## TO DO
The required output is the stretch from the line containing "[0:34.13-0:35.20]" through the line containing "[0:37.33-0:37.67]" in the records below, unaltered and with no pictures.

START PROVIDED DATA

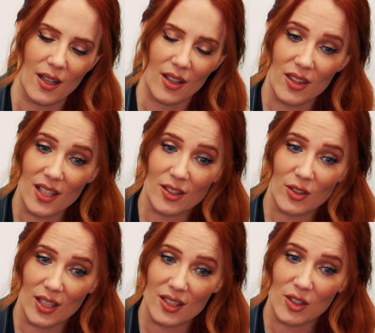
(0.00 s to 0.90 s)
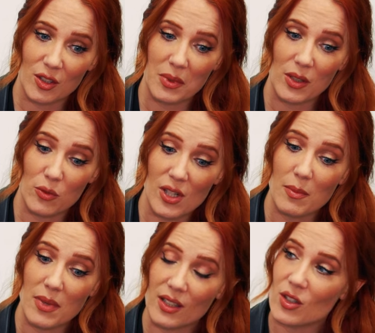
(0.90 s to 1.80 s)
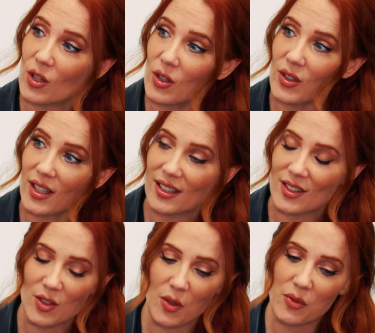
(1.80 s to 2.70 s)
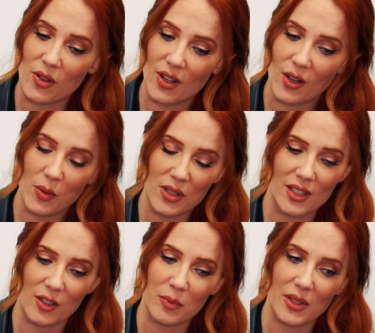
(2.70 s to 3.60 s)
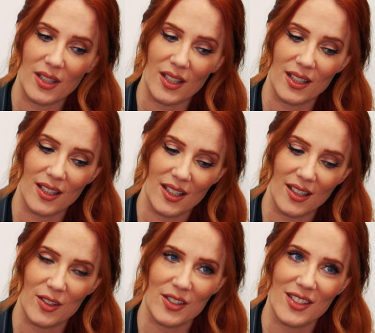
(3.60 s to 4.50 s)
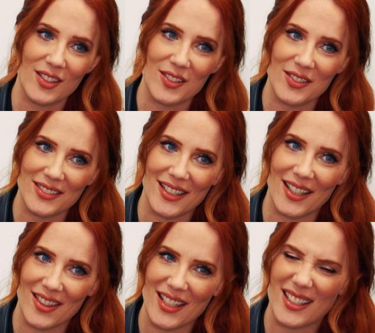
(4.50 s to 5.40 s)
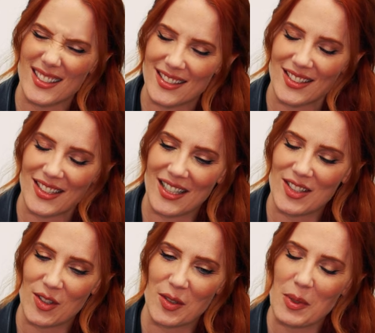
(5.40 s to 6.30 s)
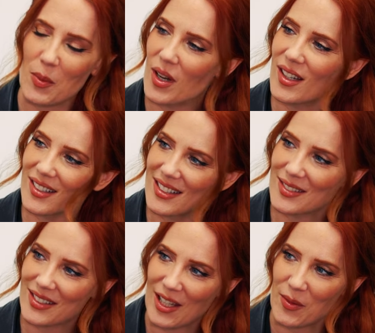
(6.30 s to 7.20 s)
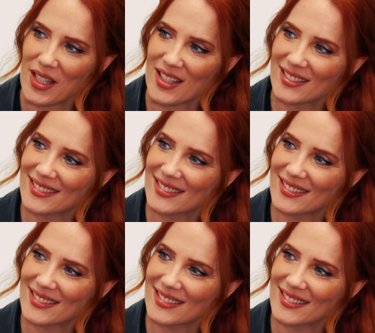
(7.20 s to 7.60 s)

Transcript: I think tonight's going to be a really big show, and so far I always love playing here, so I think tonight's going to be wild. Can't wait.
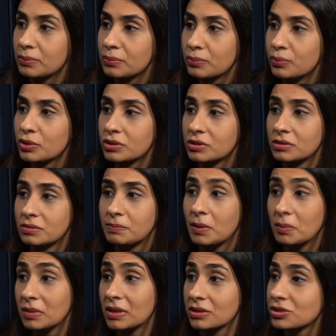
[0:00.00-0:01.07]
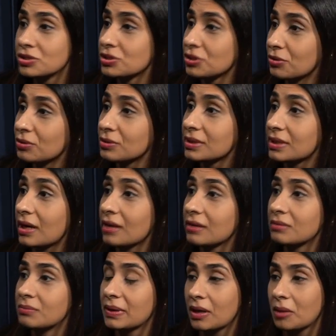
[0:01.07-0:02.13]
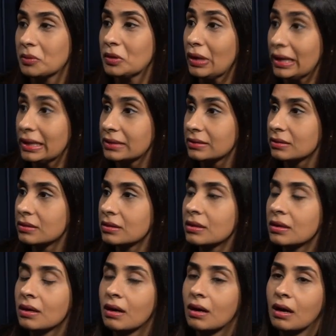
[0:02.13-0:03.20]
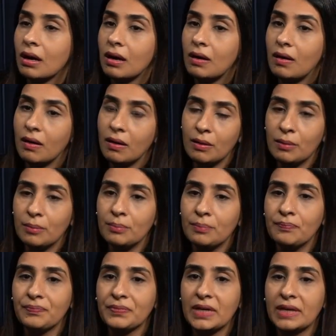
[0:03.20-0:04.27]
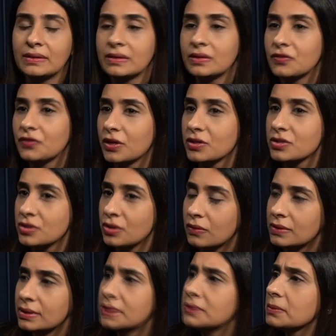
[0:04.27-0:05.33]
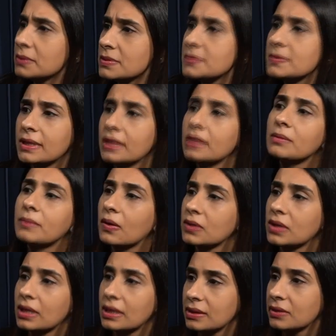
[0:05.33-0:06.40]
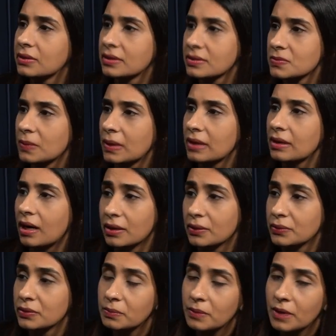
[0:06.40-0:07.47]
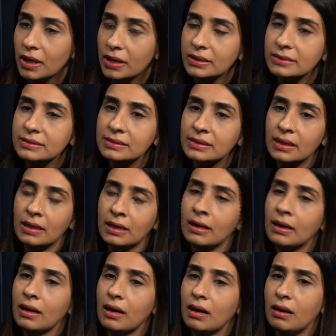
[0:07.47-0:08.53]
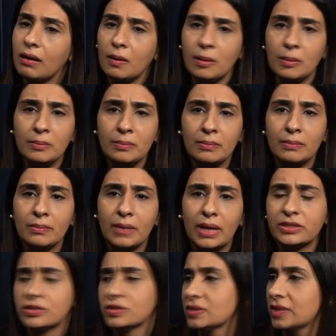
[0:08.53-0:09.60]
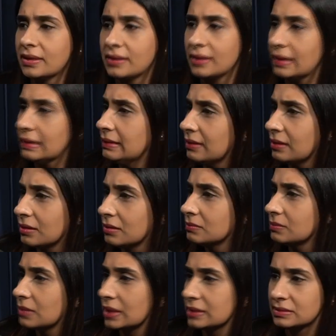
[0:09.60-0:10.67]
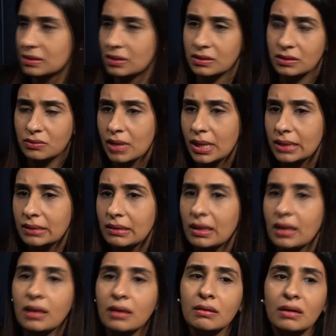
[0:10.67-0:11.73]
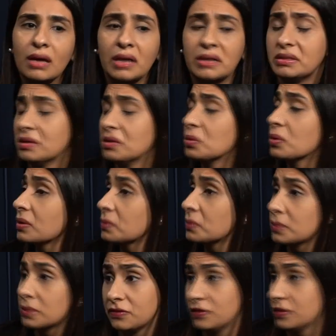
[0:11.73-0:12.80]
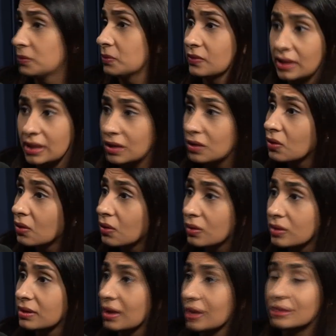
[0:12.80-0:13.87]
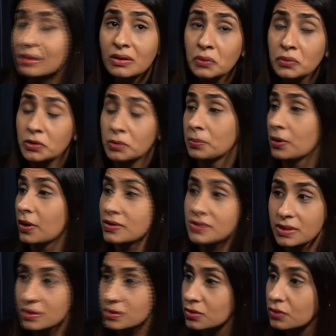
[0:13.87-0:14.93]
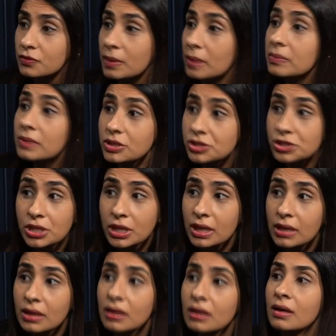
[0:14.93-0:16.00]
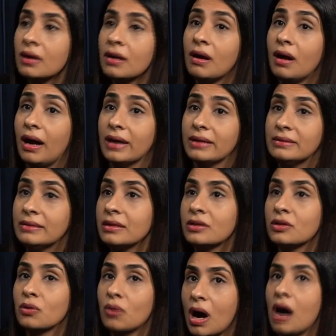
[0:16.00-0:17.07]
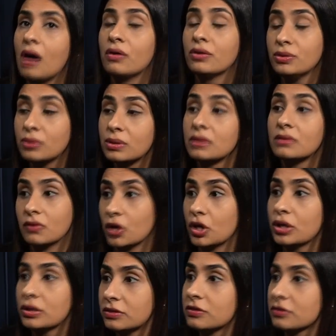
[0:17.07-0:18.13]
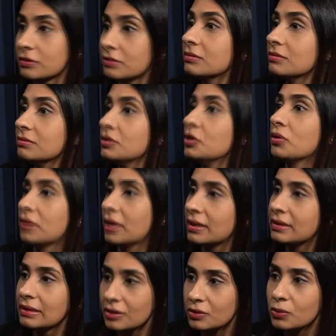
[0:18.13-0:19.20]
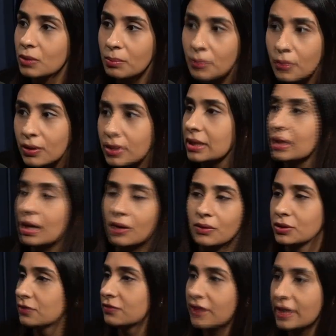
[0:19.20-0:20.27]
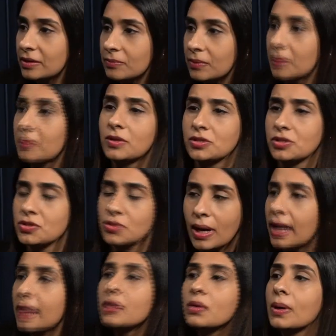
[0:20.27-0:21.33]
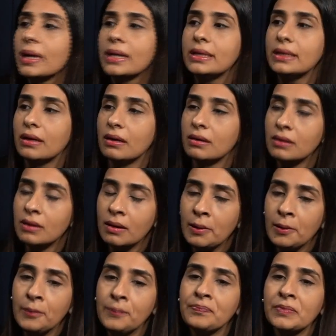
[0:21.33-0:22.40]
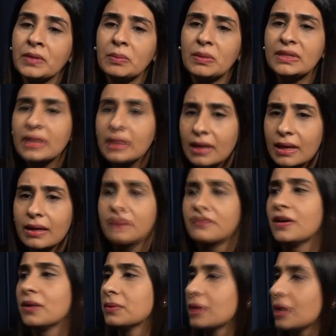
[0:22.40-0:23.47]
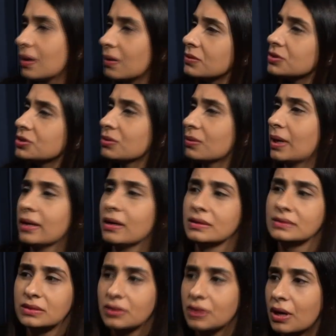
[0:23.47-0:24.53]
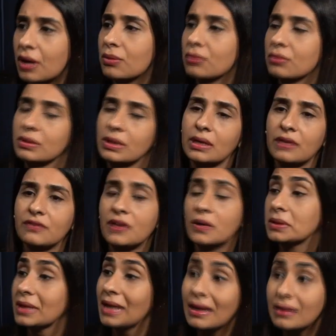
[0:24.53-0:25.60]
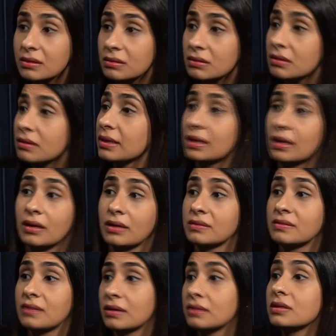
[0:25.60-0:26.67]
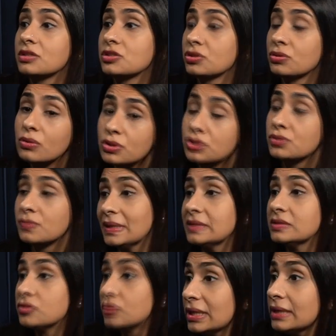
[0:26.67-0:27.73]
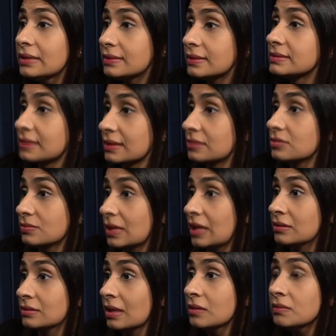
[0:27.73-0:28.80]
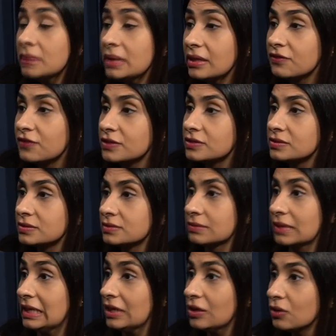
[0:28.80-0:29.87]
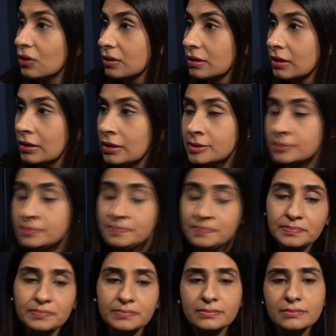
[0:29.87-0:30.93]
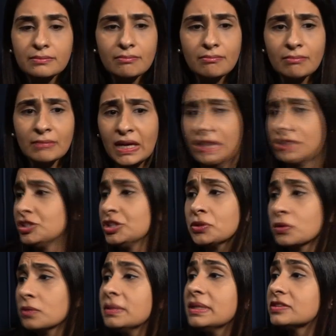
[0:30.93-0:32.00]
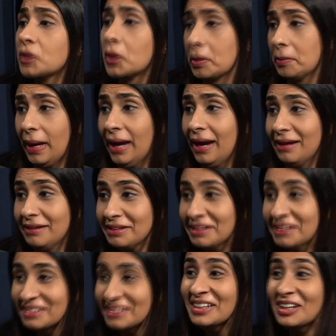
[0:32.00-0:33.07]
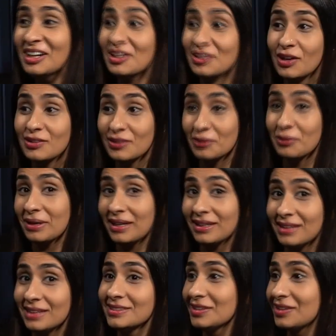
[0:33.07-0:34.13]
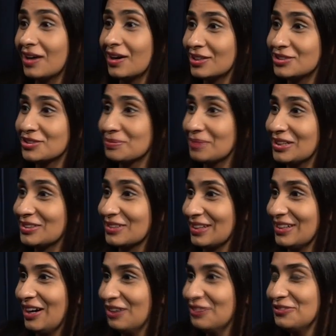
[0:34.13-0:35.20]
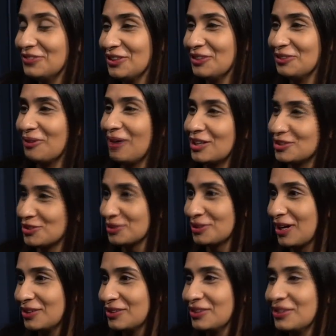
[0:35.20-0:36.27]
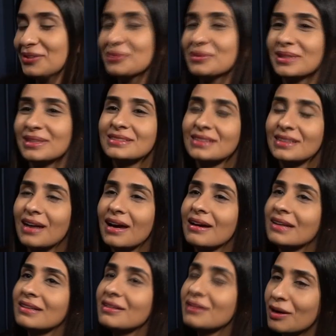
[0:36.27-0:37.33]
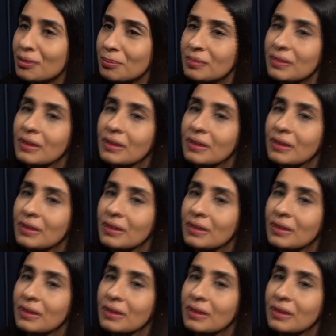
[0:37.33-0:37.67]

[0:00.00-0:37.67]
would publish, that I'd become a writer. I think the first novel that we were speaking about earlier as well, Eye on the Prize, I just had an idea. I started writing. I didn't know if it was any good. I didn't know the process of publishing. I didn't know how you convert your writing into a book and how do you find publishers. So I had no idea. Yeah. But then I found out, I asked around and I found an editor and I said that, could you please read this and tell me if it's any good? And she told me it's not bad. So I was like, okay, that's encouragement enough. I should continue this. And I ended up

END PROVIDED DATA

## SOLVED EXERCISE
[0:34.13-0:35.20]
[0:35.20-0:36.27]
[0:36.27-0:37.33]
[0:37.33-0:37.67]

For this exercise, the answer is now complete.